All of lore.kernel.org
 help / color / mirror / Atom feed
* [PATCH] mq-deadline: Fix request accounting
@ 2021-08-24 17:05 Bart Van Assche
  2021-08-24 17:09 ` Jens Axboe
  2021-08-24 21:35 ` Niklas Cassel
  0 siblings, 2 replies; 7+ messages in thread
From: Bart Van Assche @ 2021-08-24 17:05 UTC (permalink / raw)
  To: Jens Axboe
  Cc: linux-block, Christoph Hellwig, Jaegeuk Kim, Bart Van Assche,
	Niklas Cassel, Damien Le Moal, Hannes Reinecke

The block layer may call the I/O scheduler .finish_request() callback
without having called the .insert_requests() callback. Make sure that the
mq-deadline I/O statistics are correct if the block layer inserts an I/O
request that bypasses the I/O scheduler. This patch prevents that lower
priority I/O is delayed longer than necessary for mixed I/O priority
workloads.

Cc: Niklas Cassel <Niklas.Cassel@wdc.com>
Cc: Damien Le Moal <damien.lemoal@wdc.com>
Cc: Hannes Reinecke <hare@suse.de>
Reported-by: Niklas Cassel <Niklas.Cassel@wdc.com>
Fixes: 08a9ad8bf607 ("block/mq-deadline: Add cgroup support")
Signed-off-by: Bart Van Assche <bvanassche@acm.org>
---
 block/mq-deadline.c | 16 +++++++++++-----
 1 file changed, 11 insertions(+), 5 deletions(-)
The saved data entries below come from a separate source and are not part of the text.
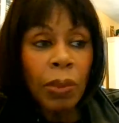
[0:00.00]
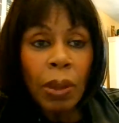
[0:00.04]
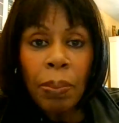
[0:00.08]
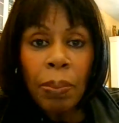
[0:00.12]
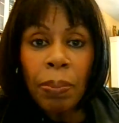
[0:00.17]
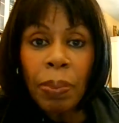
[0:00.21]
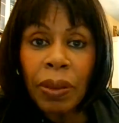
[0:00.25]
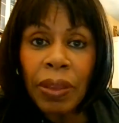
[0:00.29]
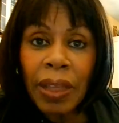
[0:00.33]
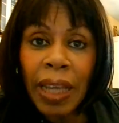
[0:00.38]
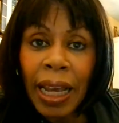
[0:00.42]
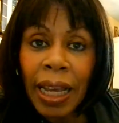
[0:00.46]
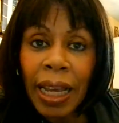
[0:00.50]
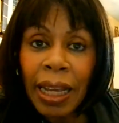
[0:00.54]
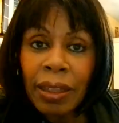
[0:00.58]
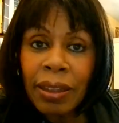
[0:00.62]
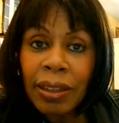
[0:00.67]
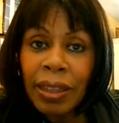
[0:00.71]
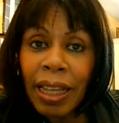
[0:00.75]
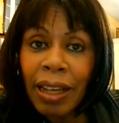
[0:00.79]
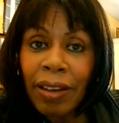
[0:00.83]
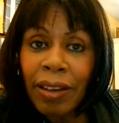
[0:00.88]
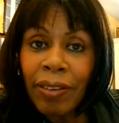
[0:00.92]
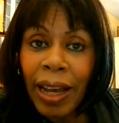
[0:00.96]
But they,
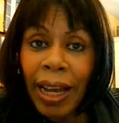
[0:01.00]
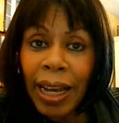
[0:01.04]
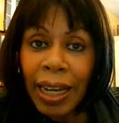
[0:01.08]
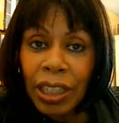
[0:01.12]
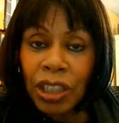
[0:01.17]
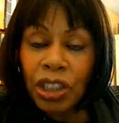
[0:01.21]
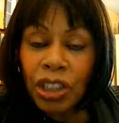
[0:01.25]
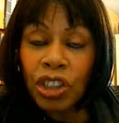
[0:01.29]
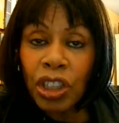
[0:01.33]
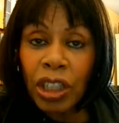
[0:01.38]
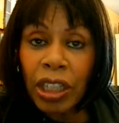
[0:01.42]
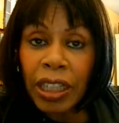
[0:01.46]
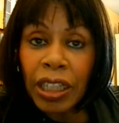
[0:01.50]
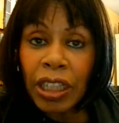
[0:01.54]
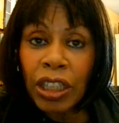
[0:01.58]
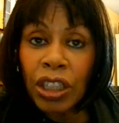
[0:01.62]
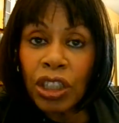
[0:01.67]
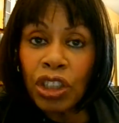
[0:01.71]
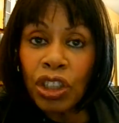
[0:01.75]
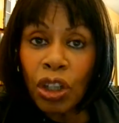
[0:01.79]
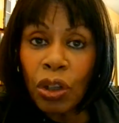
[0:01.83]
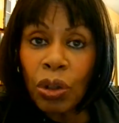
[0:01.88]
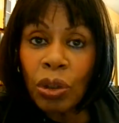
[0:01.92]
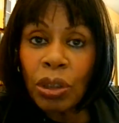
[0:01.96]
they're actually
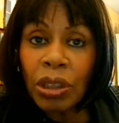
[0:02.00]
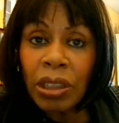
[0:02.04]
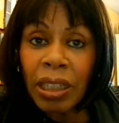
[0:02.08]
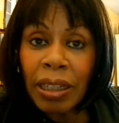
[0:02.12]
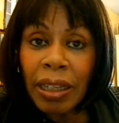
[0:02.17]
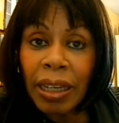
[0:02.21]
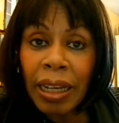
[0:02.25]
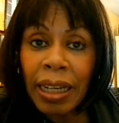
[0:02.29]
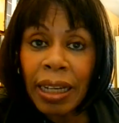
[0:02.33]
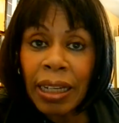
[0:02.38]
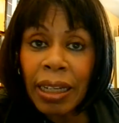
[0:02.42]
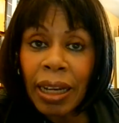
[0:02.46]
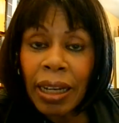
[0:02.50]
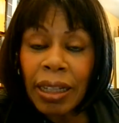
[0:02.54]
using itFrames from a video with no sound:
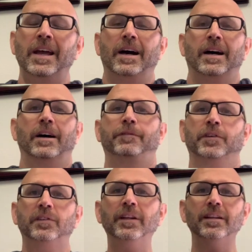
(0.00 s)

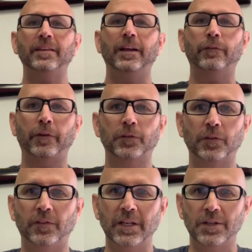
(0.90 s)
Facilitator
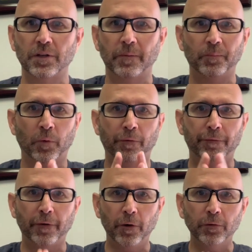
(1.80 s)
versus teacher. Well,
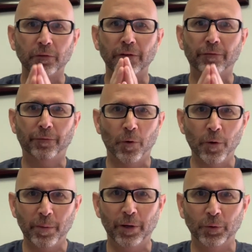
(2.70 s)
first and
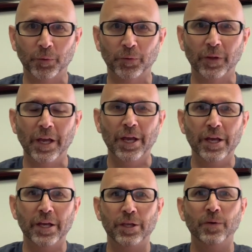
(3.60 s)
foremost,
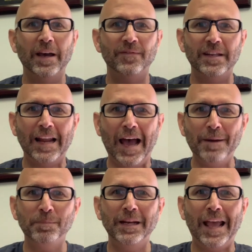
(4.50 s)
you have
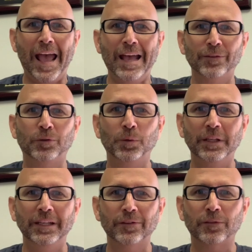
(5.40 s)
not been asked to
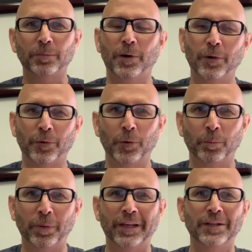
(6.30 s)
lead a small group
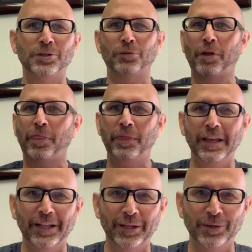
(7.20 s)
because you're a
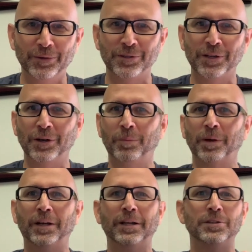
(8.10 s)
theologian or
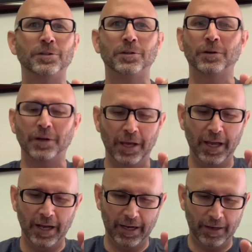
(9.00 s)
because you're
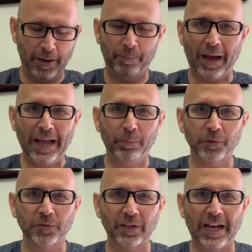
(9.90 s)
a Bible
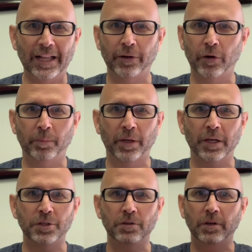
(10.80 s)
scholar or
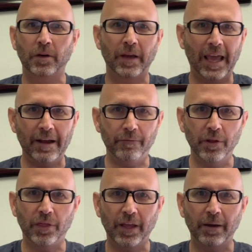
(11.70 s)
because you know
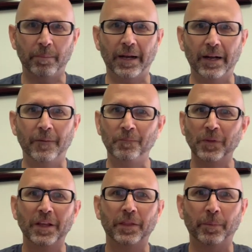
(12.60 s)
everything about
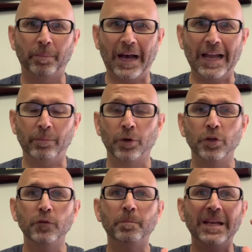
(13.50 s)
the Bible.
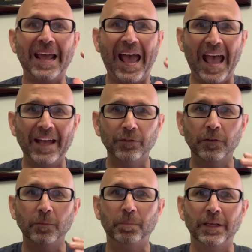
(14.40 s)
You've been asked
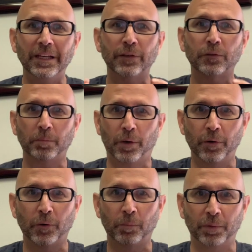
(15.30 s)
to be a
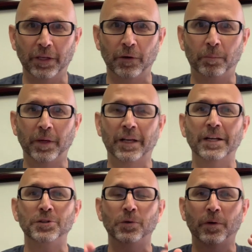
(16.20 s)
small group leader
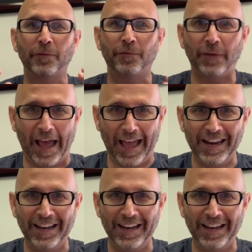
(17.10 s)
because you are fat,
diff --git a/block/mq-deadline.c b/block/mq-deadline.c
index dbd74bae9f11..28f2e7655a5f 100644
--- a/block/mq-deadline.c
+++ b/block/mq-deadline.c
@@ -713,6 +713,7 @@ static void dd_insert_request(struct blk_mq_hw_ctx *hctx, struct request *rq,
 
 	prio = ioprio_class_to_prio[ioprio_class];
 	dd_count(dd, inserted, prio);
+	rq->elv.priv[0] = (void *)(uintptr_t)1;
 
 	if (blk_mq_sched_try_insert_merge(q, rq, &free)) {
 		blk_mq_free_requests(&free);
@@ -761,12 +762,10 @@ static void dd_insert_requests(struct blk_mq_hw_ctx *hctx,
 	spin_unlock(&dd->lock);
 }
 
-/*
- * Nothing to do here. This is defined only to ensure that .finish_request
- * method is called upon request completion.
- */
+/* Callback from inside blk_mq_rq_ctx_init(). */
 static void dd_prepare_request(struct request *rq)
 {
+	rq->elv.priv[0] = NULL;
 }
 
 /*
@@ -793,7 +792,14 @@ static void dd_finish_request(struct request *rq)
 	const enum dd_prio prio = ioprio_class_to_prio[ioprio_class];
 	struct dd_per_prio *per_prio = &dd->per_prio[prio];
 
-	dd_count(dd, completed, prio);
+	/*
+	 * The block layer core may call dd_finish_request() without having
+	 * called dd_insert_requests(). Hence only update statistics for
+	 * requests for which dd_insert_requests() has been called. See also
+	 * blk_mq_request_bypass_insert().
+	 */
+	if (rq->elv.priv[0])
+		dd_count(dd, completed, prio);
 
 	if (blk_queue_is_zoned(q)) {
 		unsigned long flags;

^ permalink raw reply related	[flat|nested] 7+ messages in thread

* Re: [PATCH] mq-deadline: Fix request accounting
  2021-08-24 17:05 [PATCH] mq-deadline: Fix request accounting Bart Van Assche
@ 2021-08-24 17:09 ` Jens Axboe
  2021-08-24 17:13   ` Bart Van Assche
  2021-08-24 21:35 ` Niklas Cassel
  1 sibling, 1 reply; 7+ messages in thread
From: Jens Axboe @ 2021-08-24 17:09 UTC (permalink / raw)
  To: Bart Van Assche
  Cc: linux-block, Christoph Hellwig, Jaegeuk Kim, Niklas Cassel,
	Damien Le Moal, Hannes Reinecke

On 8/24/21 11:05 AM, Bart Van Assche wrote:
> The block layer may call the I/O scheduler .finish_request() callback
> without having called the .insert_requests() callback. Make sure that the
> mq-deadline I/O statistics are correct if the block layer inserts an I/O
> request that bypasses the I/O scheduler. This patch prevents that lower
> priority I/O is delayed longer than necessary for mixed I/O priority
> workloads.
> 
> Cc: Niklas Cassel <Niklas.Cassel@wdc.com>
> Cc: Damien Le Moal <damien.lemoal@wdc.com>
> Cc: Hannes Reinecke <hare@suse.de>
> Reported-by: Niklas Cassel <Niklas.Cassel@wdc.com>
> Fixes: 08a9ad8bf607 ("block/mq-deadline: Add cgroup support")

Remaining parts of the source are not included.